→ Stored data entries
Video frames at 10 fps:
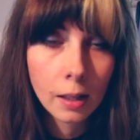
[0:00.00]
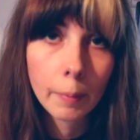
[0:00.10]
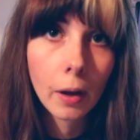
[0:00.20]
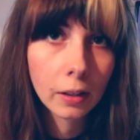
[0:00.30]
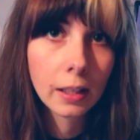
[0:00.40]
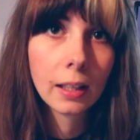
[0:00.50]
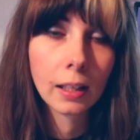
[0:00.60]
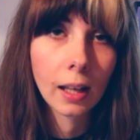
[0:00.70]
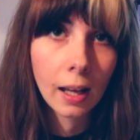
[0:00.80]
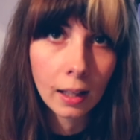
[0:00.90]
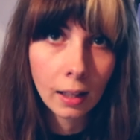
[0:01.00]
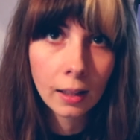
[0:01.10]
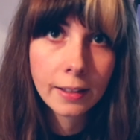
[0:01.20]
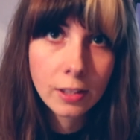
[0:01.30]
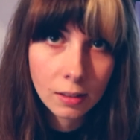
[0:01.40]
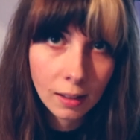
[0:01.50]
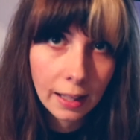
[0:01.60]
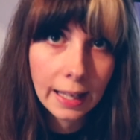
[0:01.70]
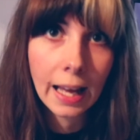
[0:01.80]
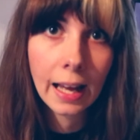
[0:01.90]
I'm not kidding, I
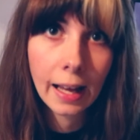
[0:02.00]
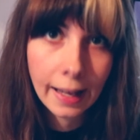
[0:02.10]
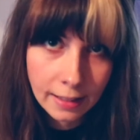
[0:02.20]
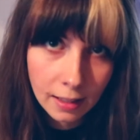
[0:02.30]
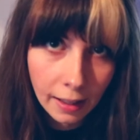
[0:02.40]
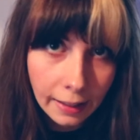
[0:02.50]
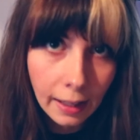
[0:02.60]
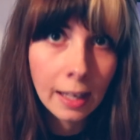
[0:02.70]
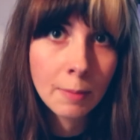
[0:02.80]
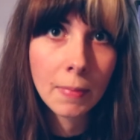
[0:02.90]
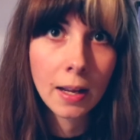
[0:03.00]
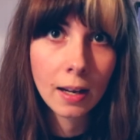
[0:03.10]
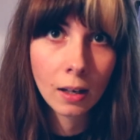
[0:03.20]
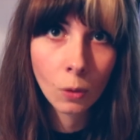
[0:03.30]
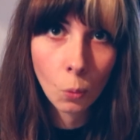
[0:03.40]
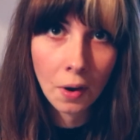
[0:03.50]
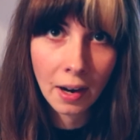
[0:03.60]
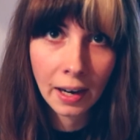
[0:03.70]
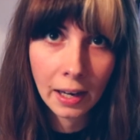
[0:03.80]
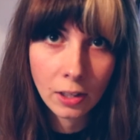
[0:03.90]
literally had a nightmare
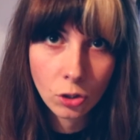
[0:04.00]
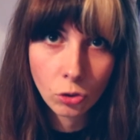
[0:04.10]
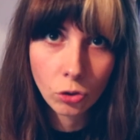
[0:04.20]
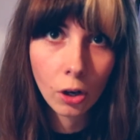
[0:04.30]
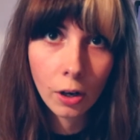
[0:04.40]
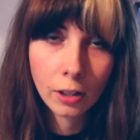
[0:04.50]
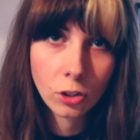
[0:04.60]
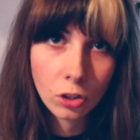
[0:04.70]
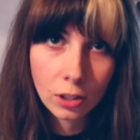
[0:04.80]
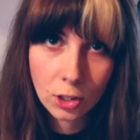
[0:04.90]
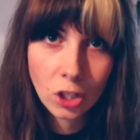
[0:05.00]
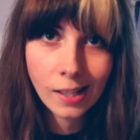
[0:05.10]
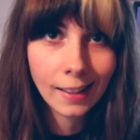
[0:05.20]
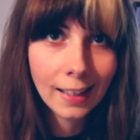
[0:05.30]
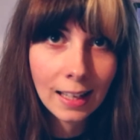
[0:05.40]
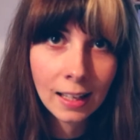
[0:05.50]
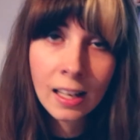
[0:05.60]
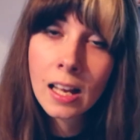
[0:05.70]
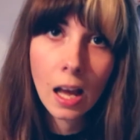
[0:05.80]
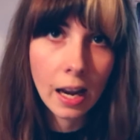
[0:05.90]
where I had to draw traditionally
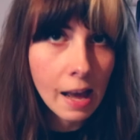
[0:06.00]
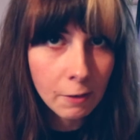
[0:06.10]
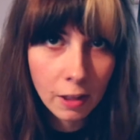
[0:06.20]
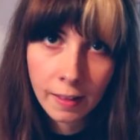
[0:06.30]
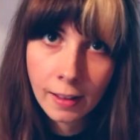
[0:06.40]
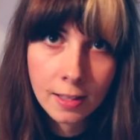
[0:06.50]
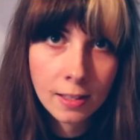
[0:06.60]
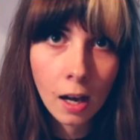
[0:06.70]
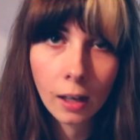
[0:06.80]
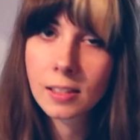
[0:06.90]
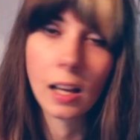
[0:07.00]
and everything sucked,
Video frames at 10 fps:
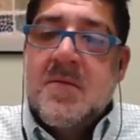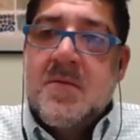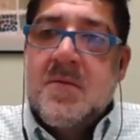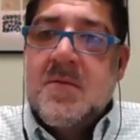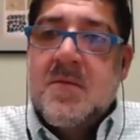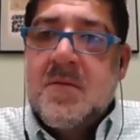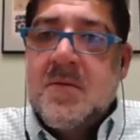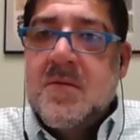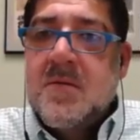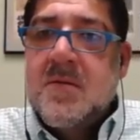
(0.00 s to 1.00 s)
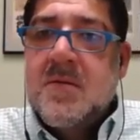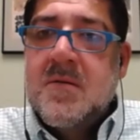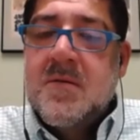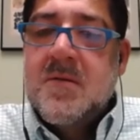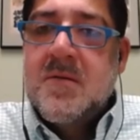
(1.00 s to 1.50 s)

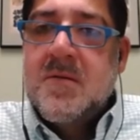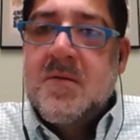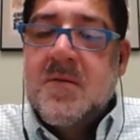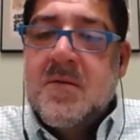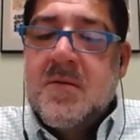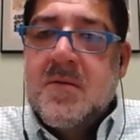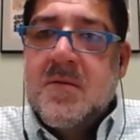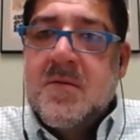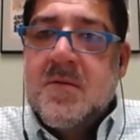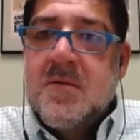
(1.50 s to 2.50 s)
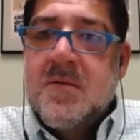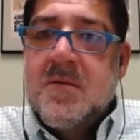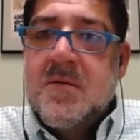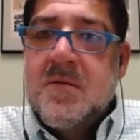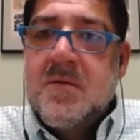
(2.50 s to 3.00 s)

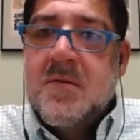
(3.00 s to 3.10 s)
No words are spoken by the person on screen.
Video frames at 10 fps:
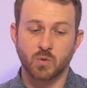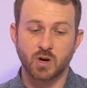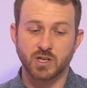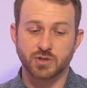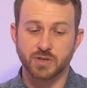we're
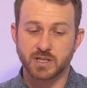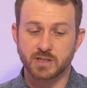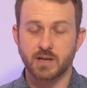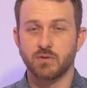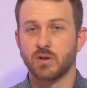more on a
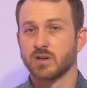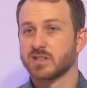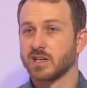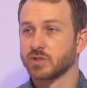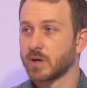strategic level.
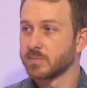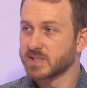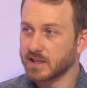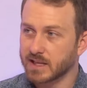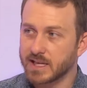Our sales
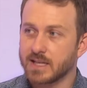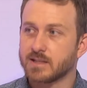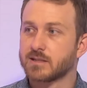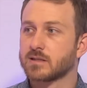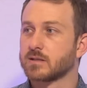reps send
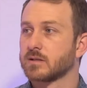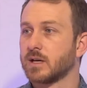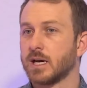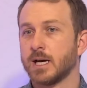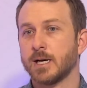
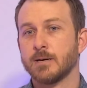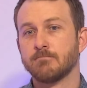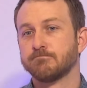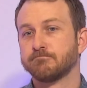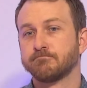leads
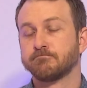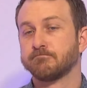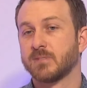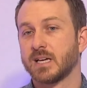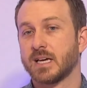
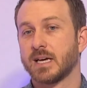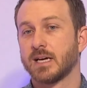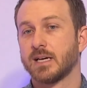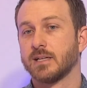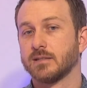
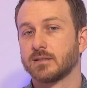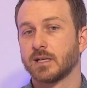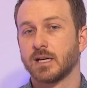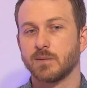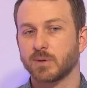
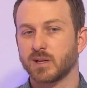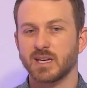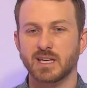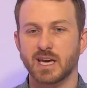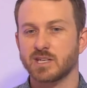and
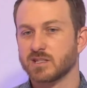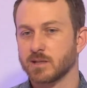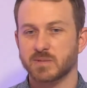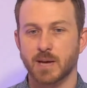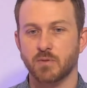typically engage in
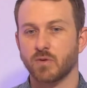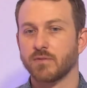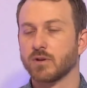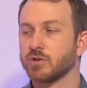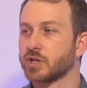some type of
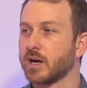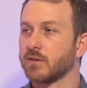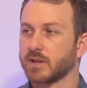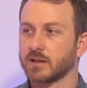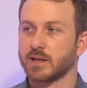revenue
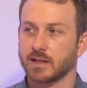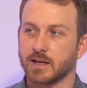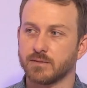share, thing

→ Exercise prompt
Return all the data above as written, leaving out only the pictures.

→ Exercise answer
Video frames at 10 fps:
[0:00.00]
[0:00.10]
[0:00.20]
[0:00.30]
[0:00.40]
[0:00.50]
[0:00.60]
[0:00.70]
[0:00.80]
[0:00.90]
[0:01.00]
[0:01.10]
[0:01.20]
[0:01.30]
[0:01.40]
[0:01.50]
[0:01.60]
[0:01.70]
[0:01.80]
[0:01.90]
I'm not kidding, I
[0:02.00]
[0:02.10]
[0:02.20]
[0:02.30]
[0:02.40]
[0:02.50]
[0:02.60]
[0:02.70]
[0:02.80]
[0:02.90]
[0:03.00]
[0:03.10]
[0:03.20]
[0:03.30]
[0:03.40]
[0:03.50]
[0:03.60]
[0:03.70]
[0:03.80]
[0:03.90]
literally had a nightmare
[0:04.00]
[0:04.10]
[0:04.20]
[0:04.30]
[0:04.40]
[0:04.50]
[0:04.60]
[0:04.70]
[0:04.80]
[0:04.90]
[0:05.00]
[0:05.10]
[0:05.20]
[0:05.30]
[0:05.40]
[0:05.50]
[0:05.60]
[0:05.70]
[0:05.80]
[0:05.90]
where I had to draw traditionally
[0:06.00]
[0:06.10]
[0:06.20]
[0:06.30]
[0:06.40]
[0:06.50]
[0:06.60]
[0:06.70]
[0:06.80]
[0:06.90]
[0:07.00]
and everything sucked,
Video frames at 10 fps:
(0.00 s to 1.00 s)
(1.00 s to 1.50 s)

(1.50 s to 2.50 s)
(2.50 s to 3.00 s)

(3.00 s to 3.10 s)
No words are spoken by the person on screen.
Video frames at 10 fps:
we're
more on a
strategic level.
Our sales
reps send
leads
and
typically engage in
some type of
revenue
share, thing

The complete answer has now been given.